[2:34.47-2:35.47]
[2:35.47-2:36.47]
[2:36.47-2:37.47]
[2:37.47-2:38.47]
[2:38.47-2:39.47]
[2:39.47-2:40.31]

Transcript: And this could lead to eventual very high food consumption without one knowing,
===
* [The problem]
The records above must be written out again exactly.

* [Task answer]
[2:34.47-2:35.47]
[2:35.47-2:36.47]
[2:36.47-2:37.47]
[2:37.47-2:38.47]
[2:38.47-2:39.47]
[2:39.47-2:40.31]

Transcript: And this could lead to eventual very high food consumption without one knowing,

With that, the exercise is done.